2004 was a jubilee year for Schöffel – 200 years since the company was founded. From that time on, Schöffel has pursued a clear strategy – premium products for premium requirements. The marketing expenditure increased accordingly, and new tools such as the Internet were used. Customer loyalty schemes were introduced, such as the "Owners' Club" for Schöffel enthusiasts. Famous outdoor sportsmen and women and renowned ski schools have contributed their experience to the Schöffel “Professionals Pool”, helping with product development, prototype testing and advising end users. The premium brand is carefully nurtured and developed further.
In Autumn 2003, in the heart of the financial metropolis of Frankfurt, Schöffel opened the first Schöffel-Lowa store together with shoe and boot specialists Lowa, providing a stylish joint presentation of the two brands in a store concept that has attracted plenty of attention. Working together with specialist dealers, Schöffel and Lowa opened their second dual-label store in Düsseldorf in 2005. In 2006 Schöffel came up with another first. At the opening of the Munich shop of mountain sports dealer, Sport Schuster, Schöffel presented its innovative shop concept, which provides a consistent, harmonious setting for the perfect presentation of the Schöffel range with its unmistakable identity. The pilot project at Schuster – where Schöffel is represented in two shops – was followed by August 2006 by a further 20 in Germany, Austria and Switzerland.
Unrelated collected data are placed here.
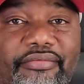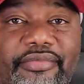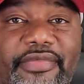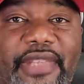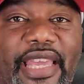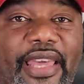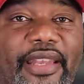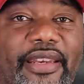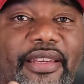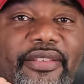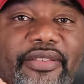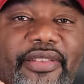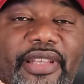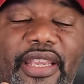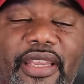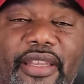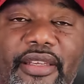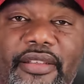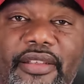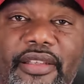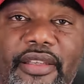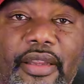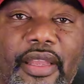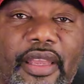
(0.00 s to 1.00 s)
That is
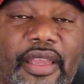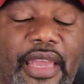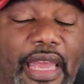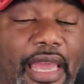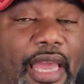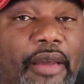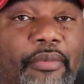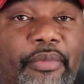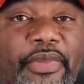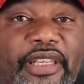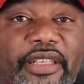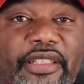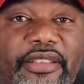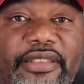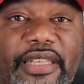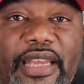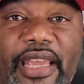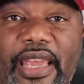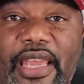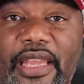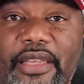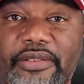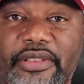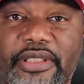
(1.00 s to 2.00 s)
it. How many
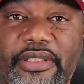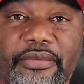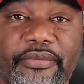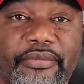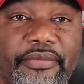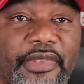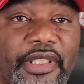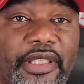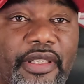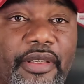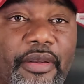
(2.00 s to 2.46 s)
times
Schöffel has now progressed to become a national market leader and has set itself the goal of playing a substantial role as a respected premium brand throughout the rest of Europe. Schöffel recently emphasised this claim with the successful conclusion of a sponsorship deal with the Austrian Ski Association (ÖSV), announced in October 2007. As a result, in 2007 Peter Schöffel was given the award for the best entrepreneur from among German SMEs by the industry journal "Markt Intern". In his vote of thanks, Peter Schöffel stressed the role of SMEs in Germany.
In line with the expectations of this role, Schöffel opened two new dual stores together with Lowa in 2007, in Leipzig and Berlin. Others are set to follow. In a world which is becoming ever more technical and so the desire is increasing for the authentic experiences and genuine experiences that only nature has to offer, Schöffel is committed to the outdoor pursuits, mountaineering and skiing sectors.
After more than 200 years of family history, the name of Schöffel today stands for a successful medium-sized business, for innovation and for reliability. But above all it stands for an outlook on life in which people feel as safe and secure in the great outdoors, up mountains or on long-distance journeys as they do at home.